Saved data entries:
· · · · ·

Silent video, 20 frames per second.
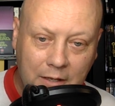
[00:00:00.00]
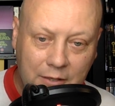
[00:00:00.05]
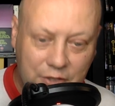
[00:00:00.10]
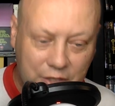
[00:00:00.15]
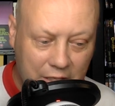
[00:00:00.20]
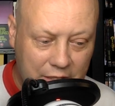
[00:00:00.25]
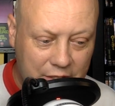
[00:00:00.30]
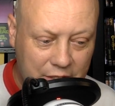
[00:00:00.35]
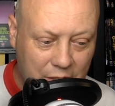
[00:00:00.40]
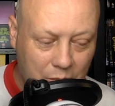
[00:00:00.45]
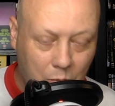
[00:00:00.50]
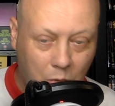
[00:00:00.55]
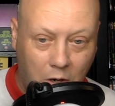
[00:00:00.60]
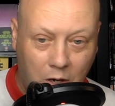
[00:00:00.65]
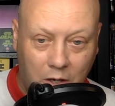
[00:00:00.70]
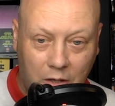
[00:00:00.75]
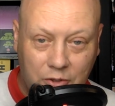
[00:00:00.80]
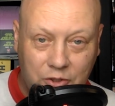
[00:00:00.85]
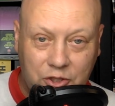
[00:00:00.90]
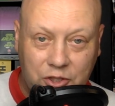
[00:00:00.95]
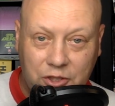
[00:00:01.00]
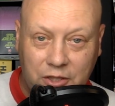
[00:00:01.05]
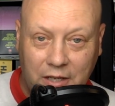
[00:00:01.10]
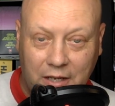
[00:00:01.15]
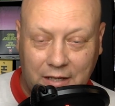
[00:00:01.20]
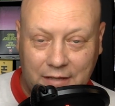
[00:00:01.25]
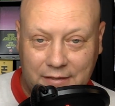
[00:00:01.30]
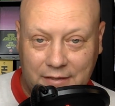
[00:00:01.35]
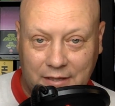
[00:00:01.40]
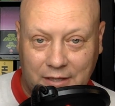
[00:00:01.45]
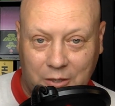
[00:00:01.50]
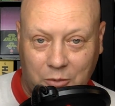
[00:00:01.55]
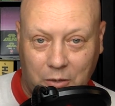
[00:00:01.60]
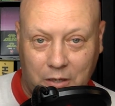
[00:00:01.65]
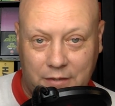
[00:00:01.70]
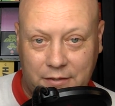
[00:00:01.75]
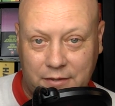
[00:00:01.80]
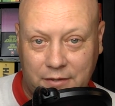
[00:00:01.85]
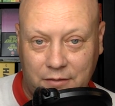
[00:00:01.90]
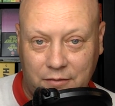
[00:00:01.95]
JT Walsh as an
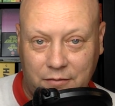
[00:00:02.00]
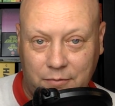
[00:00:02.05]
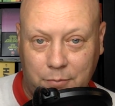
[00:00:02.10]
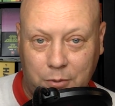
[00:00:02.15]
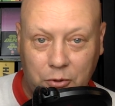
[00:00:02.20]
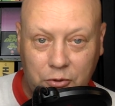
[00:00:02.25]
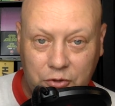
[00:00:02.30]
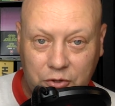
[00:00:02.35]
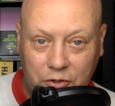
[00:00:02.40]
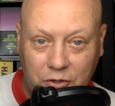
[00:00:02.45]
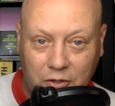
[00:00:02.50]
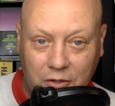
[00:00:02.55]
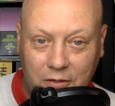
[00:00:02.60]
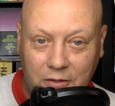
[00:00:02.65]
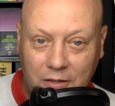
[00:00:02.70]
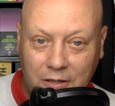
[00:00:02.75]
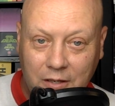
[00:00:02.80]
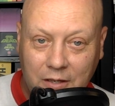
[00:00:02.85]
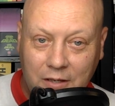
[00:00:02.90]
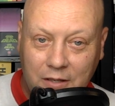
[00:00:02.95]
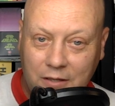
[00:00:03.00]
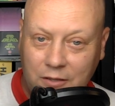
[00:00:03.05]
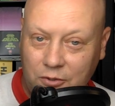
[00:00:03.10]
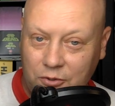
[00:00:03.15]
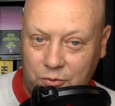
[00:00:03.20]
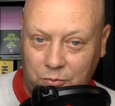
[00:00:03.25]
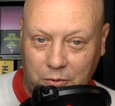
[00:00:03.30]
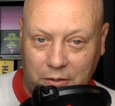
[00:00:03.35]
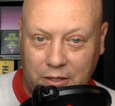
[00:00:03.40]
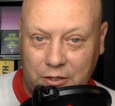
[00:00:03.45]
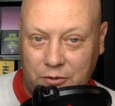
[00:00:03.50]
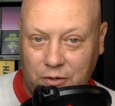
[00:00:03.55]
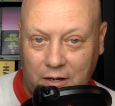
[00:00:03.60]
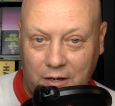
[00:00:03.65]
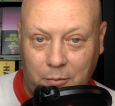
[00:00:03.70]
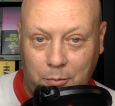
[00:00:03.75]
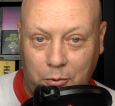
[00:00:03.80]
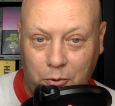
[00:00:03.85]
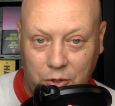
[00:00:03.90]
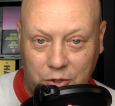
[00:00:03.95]
aggressive booster who's really
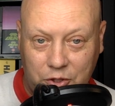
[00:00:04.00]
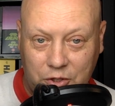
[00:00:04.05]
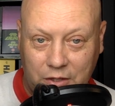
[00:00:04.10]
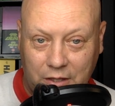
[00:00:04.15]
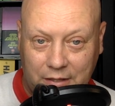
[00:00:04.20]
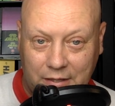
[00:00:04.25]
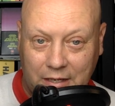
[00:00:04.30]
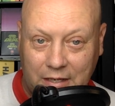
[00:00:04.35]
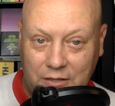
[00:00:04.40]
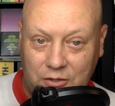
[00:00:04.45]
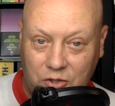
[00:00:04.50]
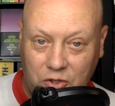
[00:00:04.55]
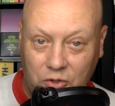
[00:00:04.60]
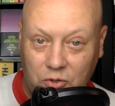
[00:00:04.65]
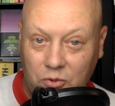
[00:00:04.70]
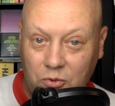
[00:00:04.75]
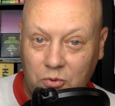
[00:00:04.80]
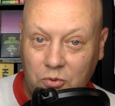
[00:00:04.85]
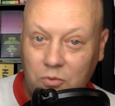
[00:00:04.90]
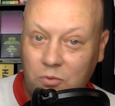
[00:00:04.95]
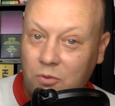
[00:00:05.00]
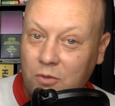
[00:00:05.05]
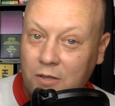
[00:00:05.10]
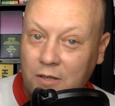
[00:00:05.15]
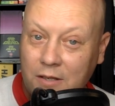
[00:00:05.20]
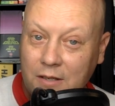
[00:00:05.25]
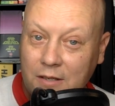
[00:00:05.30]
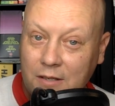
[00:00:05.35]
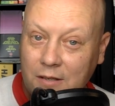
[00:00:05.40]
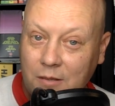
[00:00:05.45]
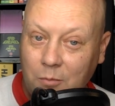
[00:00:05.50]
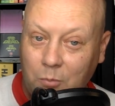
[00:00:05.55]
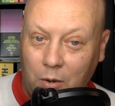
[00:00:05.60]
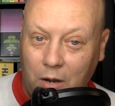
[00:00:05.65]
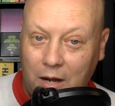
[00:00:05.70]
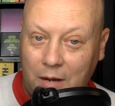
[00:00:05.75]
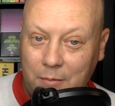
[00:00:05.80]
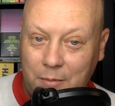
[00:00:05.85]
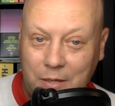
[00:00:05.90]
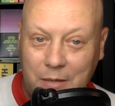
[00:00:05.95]
trying to push that they do
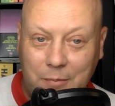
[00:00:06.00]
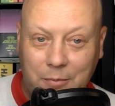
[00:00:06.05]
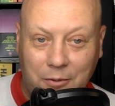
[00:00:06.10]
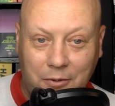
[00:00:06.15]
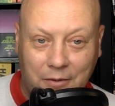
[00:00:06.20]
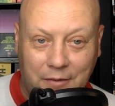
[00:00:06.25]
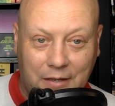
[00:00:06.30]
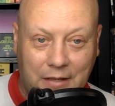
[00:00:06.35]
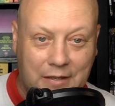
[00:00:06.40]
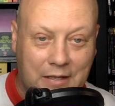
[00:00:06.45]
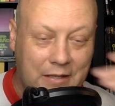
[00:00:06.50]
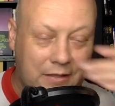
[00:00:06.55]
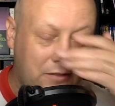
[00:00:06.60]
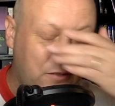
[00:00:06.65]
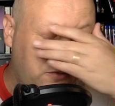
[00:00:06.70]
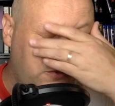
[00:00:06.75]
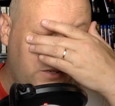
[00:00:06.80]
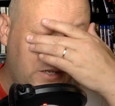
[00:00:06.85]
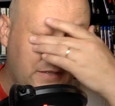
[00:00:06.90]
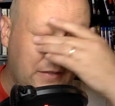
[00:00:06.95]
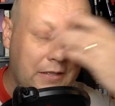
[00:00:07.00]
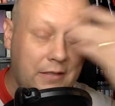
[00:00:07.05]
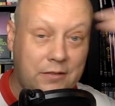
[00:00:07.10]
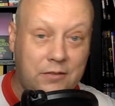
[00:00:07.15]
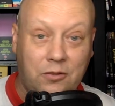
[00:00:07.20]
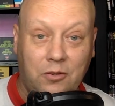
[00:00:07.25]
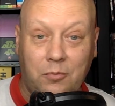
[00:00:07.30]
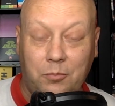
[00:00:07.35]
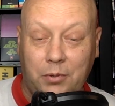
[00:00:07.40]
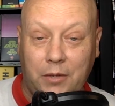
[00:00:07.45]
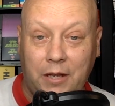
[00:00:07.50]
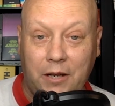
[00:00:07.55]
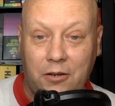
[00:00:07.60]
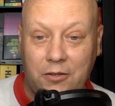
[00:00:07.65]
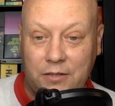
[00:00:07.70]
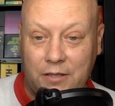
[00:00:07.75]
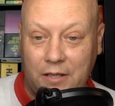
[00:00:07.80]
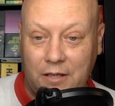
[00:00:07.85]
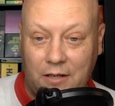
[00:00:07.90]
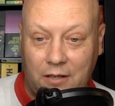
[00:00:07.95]
bribe people and that they do get these certain
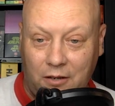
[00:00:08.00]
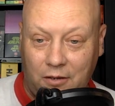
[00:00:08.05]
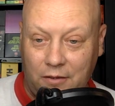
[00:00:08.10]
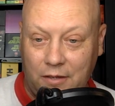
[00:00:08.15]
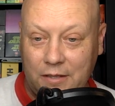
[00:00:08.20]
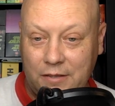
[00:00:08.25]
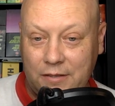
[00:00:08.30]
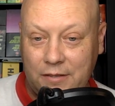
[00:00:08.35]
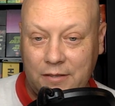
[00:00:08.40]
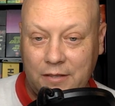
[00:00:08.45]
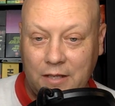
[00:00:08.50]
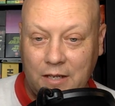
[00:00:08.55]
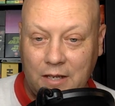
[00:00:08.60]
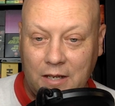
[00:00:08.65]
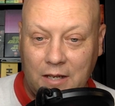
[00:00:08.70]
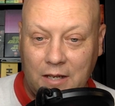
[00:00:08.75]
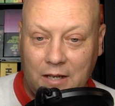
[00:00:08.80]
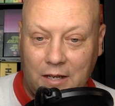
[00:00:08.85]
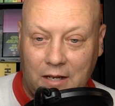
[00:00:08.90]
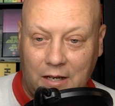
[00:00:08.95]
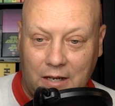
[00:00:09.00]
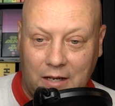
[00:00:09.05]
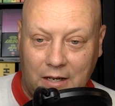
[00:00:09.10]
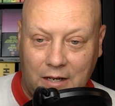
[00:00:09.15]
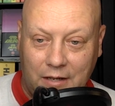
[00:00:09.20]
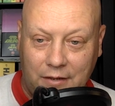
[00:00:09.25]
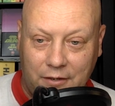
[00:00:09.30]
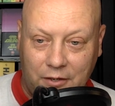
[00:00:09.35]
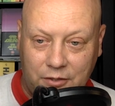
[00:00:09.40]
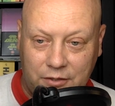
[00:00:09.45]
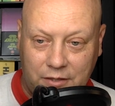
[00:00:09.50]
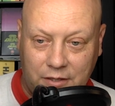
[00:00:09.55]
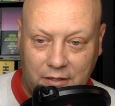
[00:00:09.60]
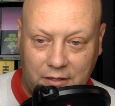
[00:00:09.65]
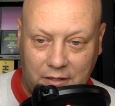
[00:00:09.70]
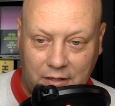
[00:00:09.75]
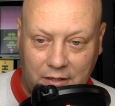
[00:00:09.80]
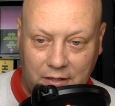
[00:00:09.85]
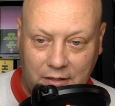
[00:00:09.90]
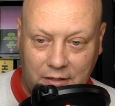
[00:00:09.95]
players in and all this. There's
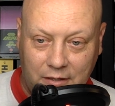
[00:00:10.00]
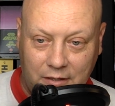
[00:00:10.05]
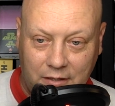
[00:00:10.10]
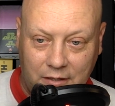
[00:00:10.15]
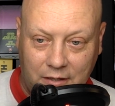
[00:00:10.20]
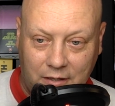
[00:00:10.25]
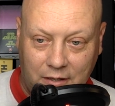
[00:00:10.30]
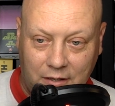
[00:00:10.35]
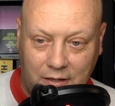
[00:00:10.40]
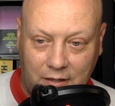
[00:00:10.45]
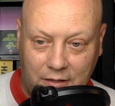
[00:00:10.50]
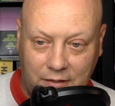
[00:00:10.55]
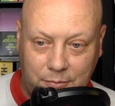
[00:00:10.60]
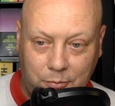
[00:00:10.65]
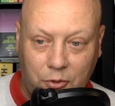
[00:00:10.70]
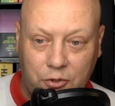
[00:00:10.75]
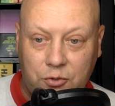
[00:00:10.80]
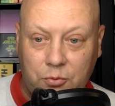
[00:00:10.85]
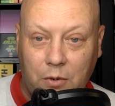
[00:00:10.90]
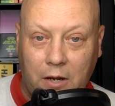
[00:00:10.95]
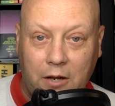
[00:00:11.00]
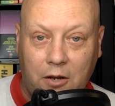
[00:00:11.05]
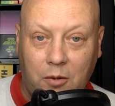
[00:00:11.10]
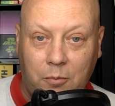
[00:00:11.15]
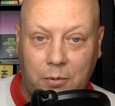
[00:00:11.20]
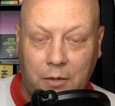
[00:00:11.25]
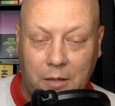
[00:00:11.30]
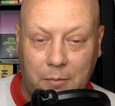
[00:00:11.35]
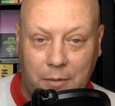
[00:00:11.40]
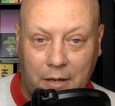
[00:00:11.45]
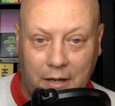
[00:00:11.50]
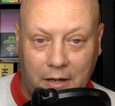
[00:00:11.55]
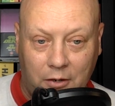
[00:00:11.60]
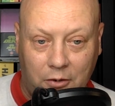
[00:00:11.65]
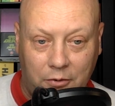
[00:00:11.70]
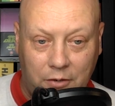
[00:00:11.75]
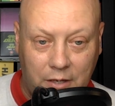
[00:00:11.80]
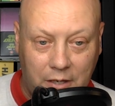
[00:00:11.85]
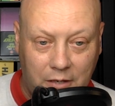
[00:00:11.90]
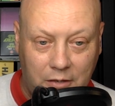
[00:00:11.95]
a sports writer played by Ed
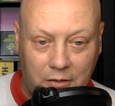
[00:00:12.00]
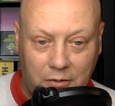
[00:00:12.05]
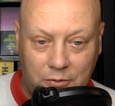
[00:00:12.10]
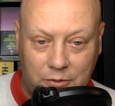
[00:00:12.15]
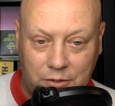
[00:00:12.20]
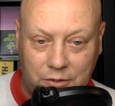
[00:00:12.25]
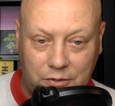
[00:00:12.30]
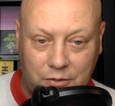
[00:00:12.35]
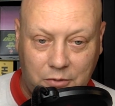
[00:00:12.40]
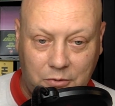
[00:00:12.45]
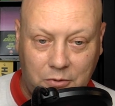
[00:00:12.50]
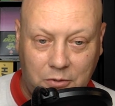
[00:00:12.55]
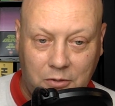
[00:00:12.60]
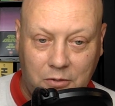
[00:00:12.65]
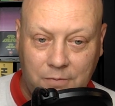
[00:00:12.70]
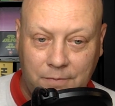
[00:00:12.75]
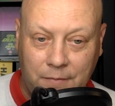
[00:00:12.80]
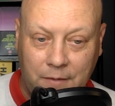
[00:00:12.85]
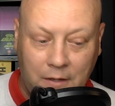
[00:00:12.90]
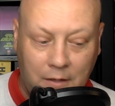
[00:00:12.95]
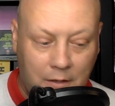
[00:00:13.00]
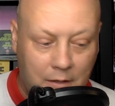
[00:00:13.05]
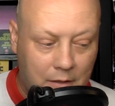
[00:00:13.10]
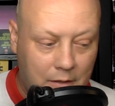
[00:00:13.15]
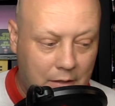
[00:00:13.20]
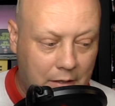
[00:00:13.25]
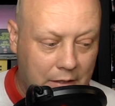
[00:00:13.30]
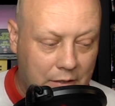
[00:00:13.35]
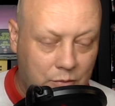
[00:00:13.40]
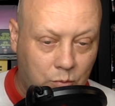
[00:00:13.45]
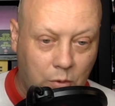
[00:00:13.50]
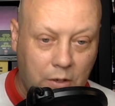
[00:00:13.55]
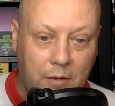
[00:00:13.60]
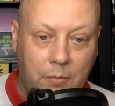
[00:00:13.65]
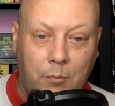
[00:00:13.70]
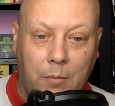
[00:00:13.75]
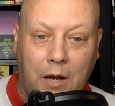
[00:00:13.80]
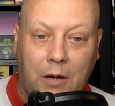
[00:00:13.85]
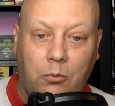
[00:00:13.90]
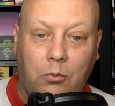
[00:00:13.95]
O'Neill, which is cool. It's
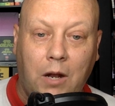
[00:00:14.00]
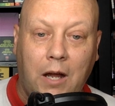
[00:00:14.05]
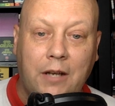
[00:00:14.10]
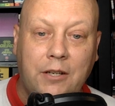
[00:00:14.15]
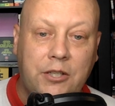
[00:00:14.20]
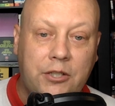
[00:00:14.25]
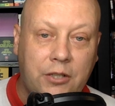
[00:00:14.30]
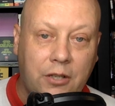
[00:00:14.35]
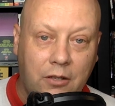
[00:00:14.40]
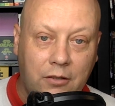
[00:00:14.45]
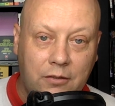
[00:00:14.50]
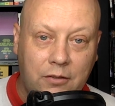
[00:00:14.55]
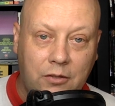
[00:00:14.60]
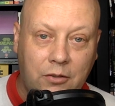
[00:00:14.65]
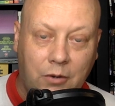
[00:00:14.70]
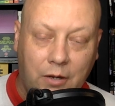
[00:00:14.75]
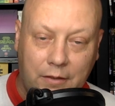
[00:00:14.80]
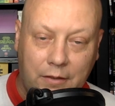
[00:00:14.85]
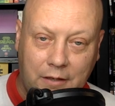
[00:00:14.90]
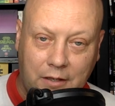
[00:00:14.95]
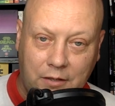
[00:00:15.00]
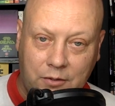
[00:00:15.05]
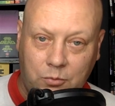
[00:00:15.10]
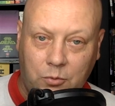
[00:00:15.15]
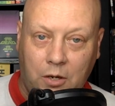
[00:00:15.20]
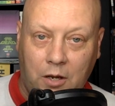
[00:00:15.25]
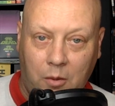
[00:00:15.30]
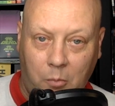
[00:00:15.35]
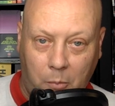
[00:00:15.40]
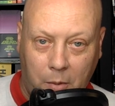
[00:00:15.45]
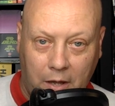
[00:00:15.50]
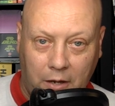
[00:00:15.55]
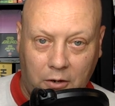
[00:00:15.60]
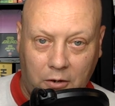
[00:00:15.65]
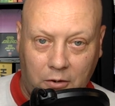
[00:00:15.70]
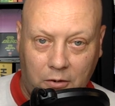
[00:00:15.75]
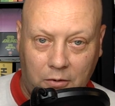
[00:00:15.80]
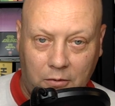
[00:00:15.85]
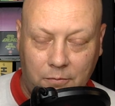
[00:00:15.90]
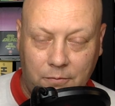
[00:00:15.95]
written by Ron Shelton, who I think is one of the
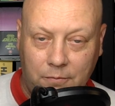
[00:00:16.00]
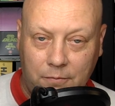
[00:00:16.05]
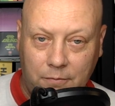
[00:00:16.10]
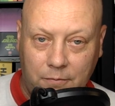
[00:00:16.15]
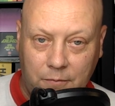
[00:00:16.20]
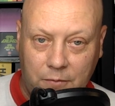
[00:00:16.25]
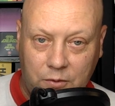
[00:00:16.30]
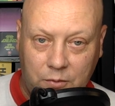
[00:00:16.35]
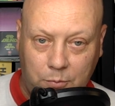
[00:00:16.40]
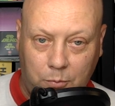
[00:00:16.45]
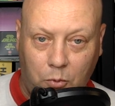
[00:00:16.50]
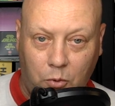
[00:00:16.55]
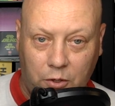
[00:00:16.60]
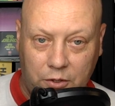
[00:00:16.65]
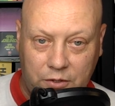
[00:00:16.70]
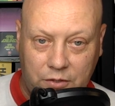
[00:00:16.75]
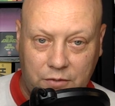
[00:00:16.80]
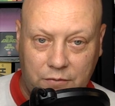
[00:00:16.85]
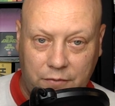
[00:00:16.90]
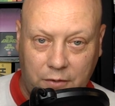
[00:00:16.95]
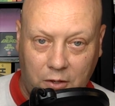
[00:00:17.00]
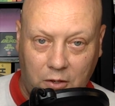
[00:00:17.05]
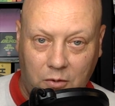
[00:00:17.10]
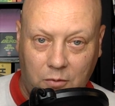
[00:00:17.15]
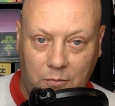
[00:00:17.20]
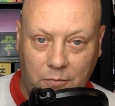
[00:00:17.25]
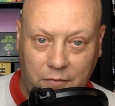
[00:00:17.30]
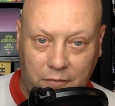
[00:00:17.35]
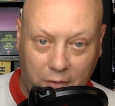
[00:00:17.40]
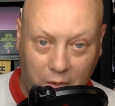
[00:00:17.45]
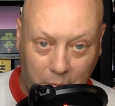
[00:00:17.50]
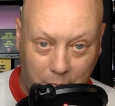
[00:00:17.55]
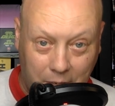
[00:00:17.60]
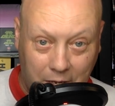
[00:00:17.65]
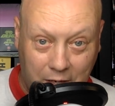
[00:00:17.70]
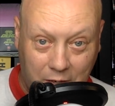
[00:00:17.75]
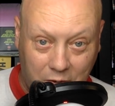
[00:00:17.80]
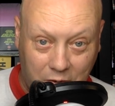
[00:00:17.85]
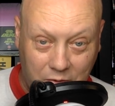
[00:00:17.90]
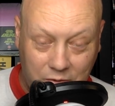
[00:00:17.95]
better sports
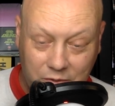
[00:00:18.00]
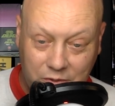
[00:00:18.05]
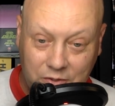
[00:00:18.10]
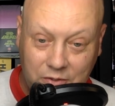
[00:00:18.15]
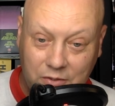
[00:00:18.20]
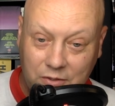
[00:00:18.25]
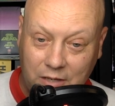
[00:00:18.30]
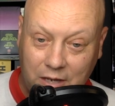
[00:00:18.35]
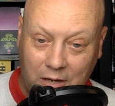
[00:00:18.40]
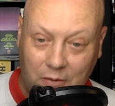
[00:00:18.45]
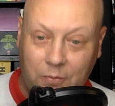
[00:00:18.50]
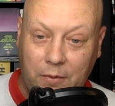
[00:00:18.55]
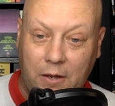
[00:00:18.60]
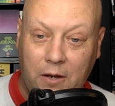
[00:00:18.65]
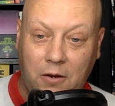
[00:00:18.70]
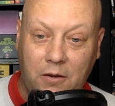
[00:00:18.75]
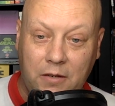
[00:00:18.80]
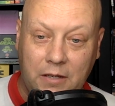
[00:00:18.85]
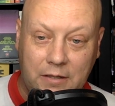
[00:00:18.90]
filmmakers out there.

· · · · ·

» TASK INSTRUCTIONS
Reproduce the records above exactly, but only from the line with "[00:00:02.55]" up to and including the line with "[00:00:07.65]". Leave the pictures out.

» RESPONSE BOX
[00:00:02.55]
[00:00:02.60]
[00:00:02.65]
[00:00:02.70]
[00:00:02.75]
[00:00:02.80]
[00:00:02.85]
[00:00:02.90]
[00:00:02.95]
[00:00:03.00]
[00:00:03.05]
[00:00:03.10]
[00:00:03.15]
[00:00:03.20]
[00:00:03.25]
[00:00:03.30]
[00:00:03.35]
[00:00:03.40]
[00:00:03.45]
[00:00:03.50]
[00:00:03.55]
[00:00:03.60]
[00:00:03.65]
[00:00:03.70]
[00:00:03.75]
[00:00:03.80]
[00:00:03.85]
[00:00:03.90]
[00:00:03.95]
aggressive booster who's really
[00:00:04.00]
[00:00:04.05]
[00:00:04.10]
[00:00:04.15]
[00:00:04.20]
[00:00:04.25]
[00:00:04.30]
[00:00:04.35]
[00:00:04.40]
[00:00:04.45]
[00:00:04.50]
[00:00:04.55]
[00:00:04.60]
[00:00:04.65]
[00:00:04.70]
[00:00:04.75]
[00:00:04.80]
[00:00:04.85]
[00:00:04.90]
[00:00:04.95]
[00:00:05.00]
[00:00:05.05]
[00:00:05.10]
[00:00:05.15]
[00:00:05.20]
[00:00:05.25]
[00:00:05.30]
[00:00:05.35]
[00:00:05.40]
[00:00:05.45]
[00:00:05.50]
[00:00:05.55]
[00:00:05.60]
[00:00:05.65]
[00:00:05.70]
[00:00:05.75]
[00:00:05.80]
[00:00:05.85]
[00:00:05.90]
[00:00:05.95]
trying to push that they do
[00:00:06.00]
[00:00:06.05]
[00:00:06.10]
[00:00:06.15]
[00:00:06.20]
[00:00:06.25]
[00:00:06.30]
[00:00:06.35]
[00:00:06.40]
[00:00:06.45]
[00:00:06.50]
[00:00:06.55]
[00:00:06.60]
[00:00:06.65]
[00:00:06.70]
[00:00:06.75]
[00:00:06.80]
[00:00:06.85]
[00:00:06.90]
[00:00:06.95]
[00:00:07.00]
[00:00:07.05]
[00:00:07.10]
[00:00:07.15]
[00:00:07.20]
[00:00:07.25]
[00:00:07.30]
[00:00:07.35]
[00:00:07.40]
[00:00:07.45]
[00:00:07.50]
[00:00:07.55]
[00:00:07.60]
[00:00:07.65]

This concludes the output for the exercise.